-- What you will do --
Omitting all images, output the entries that follow exactly as written.

Dataset entries Start Marker

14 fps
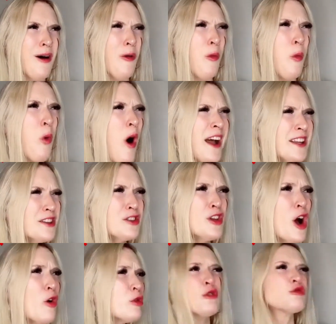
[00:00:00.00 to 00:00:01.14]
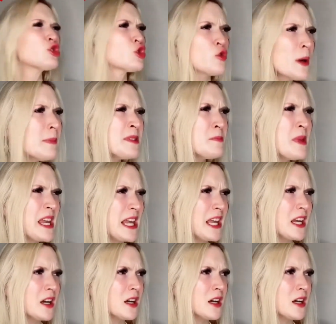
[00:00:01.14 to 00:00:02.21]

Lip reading: What? No, you tripped me.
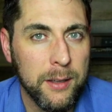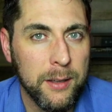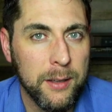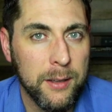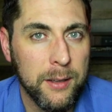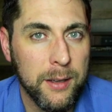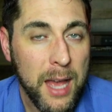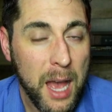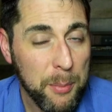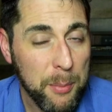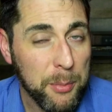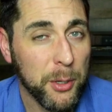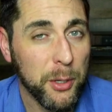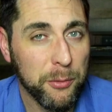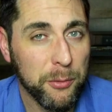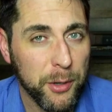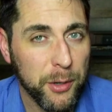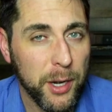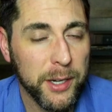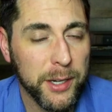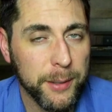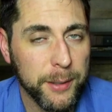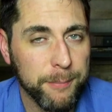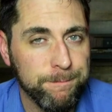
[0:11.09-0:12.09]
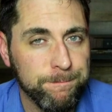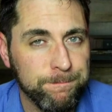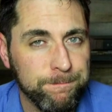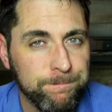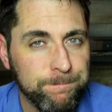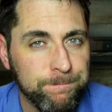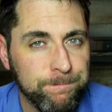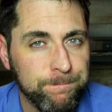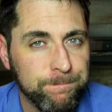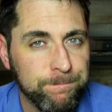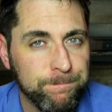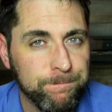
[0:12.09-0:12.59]
Happy Good Friday.
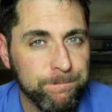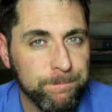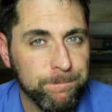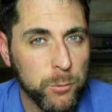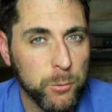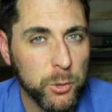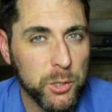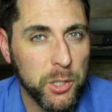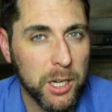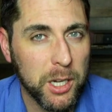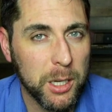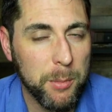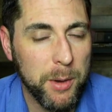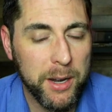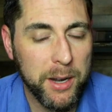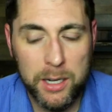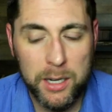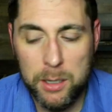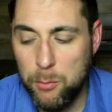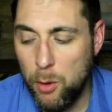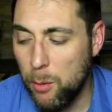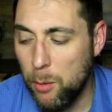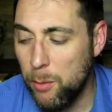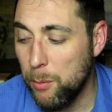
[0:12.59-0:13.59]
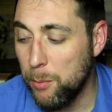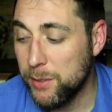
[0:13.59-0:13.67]
We'll talk about it in a moment.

Dataset entries End Marker

-- Result for this exercise --
14 fps
[00:00:00.00 to 00:00:01.14]
[00:00:01.14 to 00:00:02.21]

Lip reading: What? No, you tripped me.
[0:11.09-0:12.09]
[0:12.09-0:12.59]
Happy Good Friday.
[0:12.59-0:13.59]
[0:13.59-0:13.67]
We'll talk about it in a moment.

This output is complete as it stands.